Ada salah satu risalah Rene Descartes yang sangat pendek, tapi sangat bernas, berisi. Judulnya Kesombongan dan Rasa Malu.
Risalah itu saya baca dan saya temukan saat mengedit naskah buku The Passion Of The Soul, risalah Descartes yang diterjemahkan oleh Muhammad Muhibudin.
Dalam mengedit, saya biasanya bekerja lebih. Artinya, pun pekerjaan saya itu juga membaca, tetapi porsi membacanya harus beda. Beda dengan membaca buku pada umumnya.
Jika membaca buku pada umumnya saya fokus pada kegiatan memahami teks, tetapi tidak dalam mengedit. Saya harus lebih dari sekadar memahami teks.
Misalnya, harus memperhatikan struktur kalimatnya, tanda bacanya, diksinya, dan yang lainnya.
Namun, hal yang berbeda saya rasakan saat membaca teks risalah itu. Seketika saya agak terperangah. Terkejut. Dan seketika melupakan hal-hal teknis (dalam mengedit) yang harus selalu saya perhatikan.
Dalam risalahnya itu, Descartes menulis: “ … kebaikan yang ada atau yang telah ada dalam diri kita yang diperhatikan oleh orang lain membangkitkan kesombongan dalam diri kita….”
Kalimatnya sederhana. Namun membangunkan kesadaran kita; menyadarkan kita tentang dari mana asal usul kesombongan itu.
Pernahkah kita berpikir bahwa yang membangunkan kesombongan dalam diri kita itu adalah kebaikan kita sendiri? Saya sendiri tidak pernah.
Saya menyangka, kebaikan, dengan segala efeknya, akan selamanya tetap sebagai sebuah kebaikan. Ternyata tidak. Ada efek yang tidak pernah kita duga, yakni membangunkan kesombongan dalam diri kita.
Saya sepenuhnya sepakat dengan pendapat Descartes itu. Sebab, jika ungkapan itu kita renungkan, maka hal itu benar (meski tidak berlaku dalam semua kasus).

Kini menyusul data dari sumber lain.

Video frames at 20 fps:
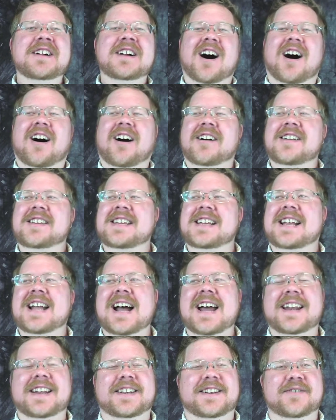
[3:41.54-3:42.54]
All you
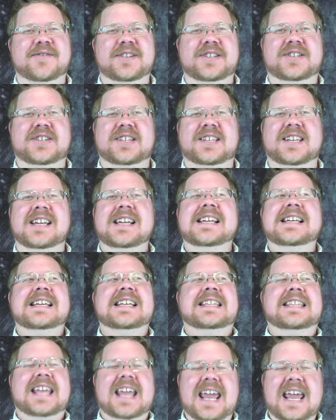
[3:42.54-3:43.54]
got to do is just
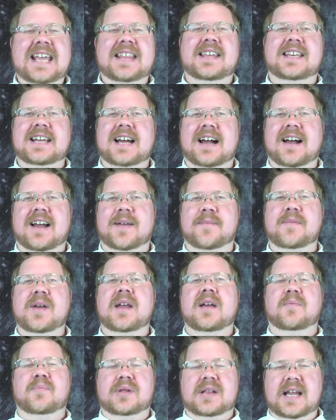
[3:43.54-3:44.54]
take the time,
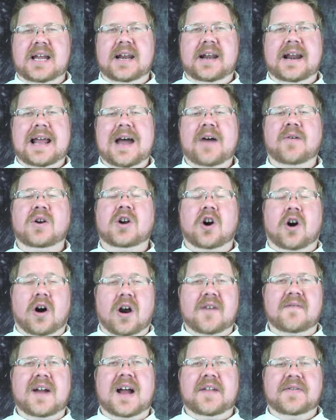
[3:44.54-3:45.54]
plan it out,
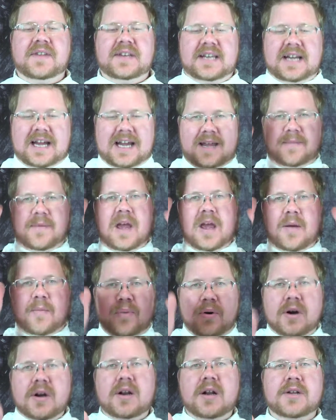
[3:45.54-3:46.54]
carve out the time,
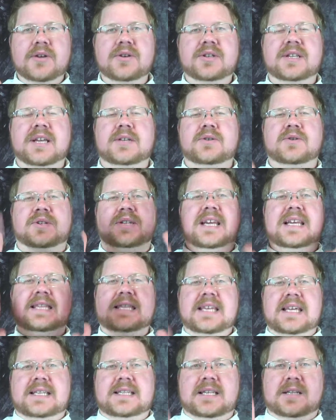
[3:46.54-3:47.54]
put it on your schedule, say,
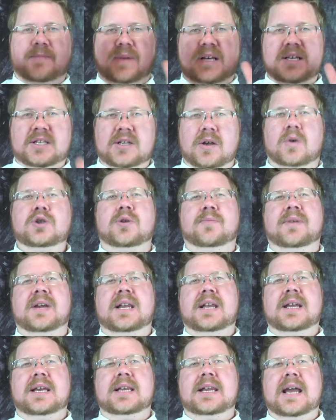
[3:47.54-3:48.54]
this is my social
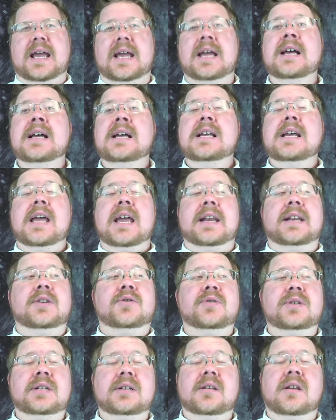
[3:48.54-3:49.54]
media day. And
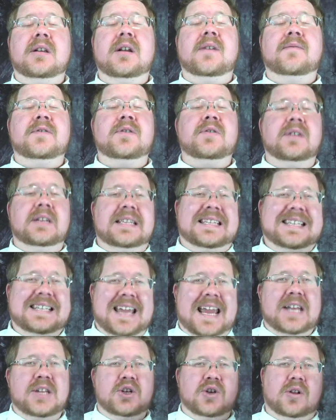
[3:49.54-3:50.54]
interestingly enough, you can
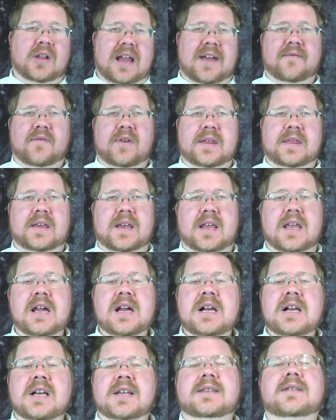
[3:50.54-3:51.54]
schedule everything.
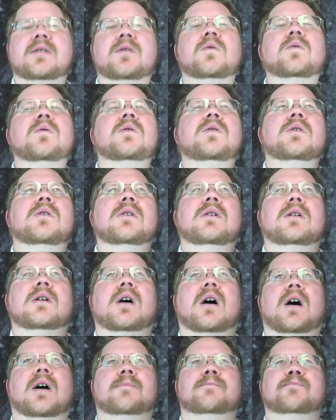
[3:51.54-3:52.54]
So
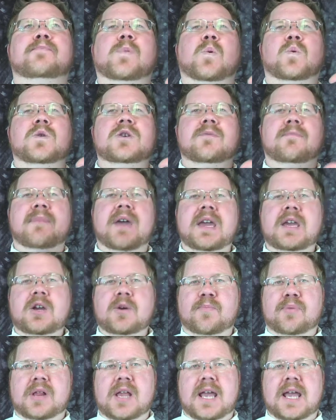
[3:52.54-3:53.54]
when you make your
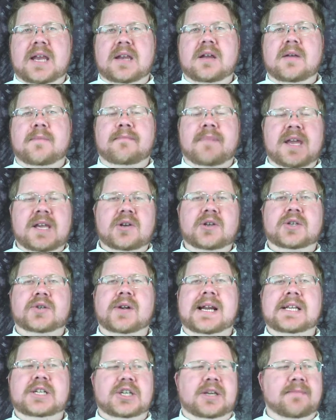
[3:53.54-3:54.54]
plan, make your
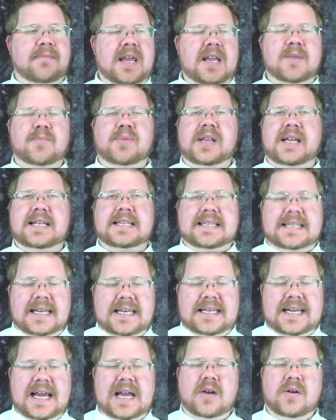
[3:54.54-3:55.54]
strategy, make a plan, sit
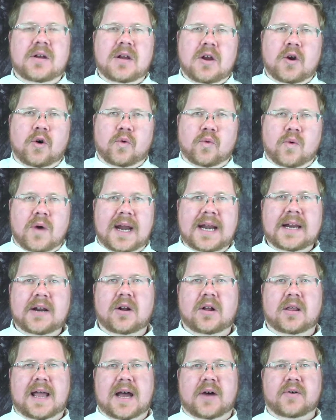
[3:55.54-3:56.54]
down, write it
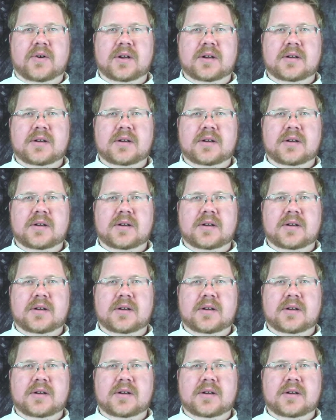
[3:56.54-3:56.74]
all out.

Benar yang saya maksud, sebab memang demikianlah kenyataannya. Orang yang cenderung sombong, biasanya adalah orang yang merasa memiliki kebaikan. Dalam bentuknya yang kecil sekalipun.
Tidak perlu jauh-jauh mengambil dan melihat contoh. Lihatlah diri kita sendiri. Bagaimana sikap kita ketika merasa punya kebaikan.
Lantas, apakah untuk menghindari kesombongan diri itu kita harus berhenti berbuat baik? Tentu tidak. Ini adalah pertanyaan yang salah.
Kebaikan, sebagaimana diungkapkan Descartes itu, pada titik tentu memang memicu bangkitnya kesombongan dalam diri kita.
Namun, dengan begitu, bukan berarti kita harus menghindari dan tidak melakukan kebaikan.
Tetap lakukan kebaikan sebanyak-banyaknya. Namun jangan merasa bahwa kita telah punya kebaikan dan satu-satunya yang memiliki.
Kebaikan memicu bangkitnya kesombongan dalam diri kita memang benar. Tapi, itu tidak akan terjadi jika kita tidak merasa.
Teruslah berbuat baik. Tapi, jangan pernah merasa bahwa kitalah yang paling baik. Sebab, merasa itulah pembangkit kesombongan yang sebenarnya.
Semakin kita banyak berlaku baik. Semakin besar potensi kita untuk sombong.
Akan tetapi, sebesar apa pun potensi kesombongan dari kebaikan yang kita lakukan, hal itu sama sekali tidak akan terjadi jika kita tidak merasa.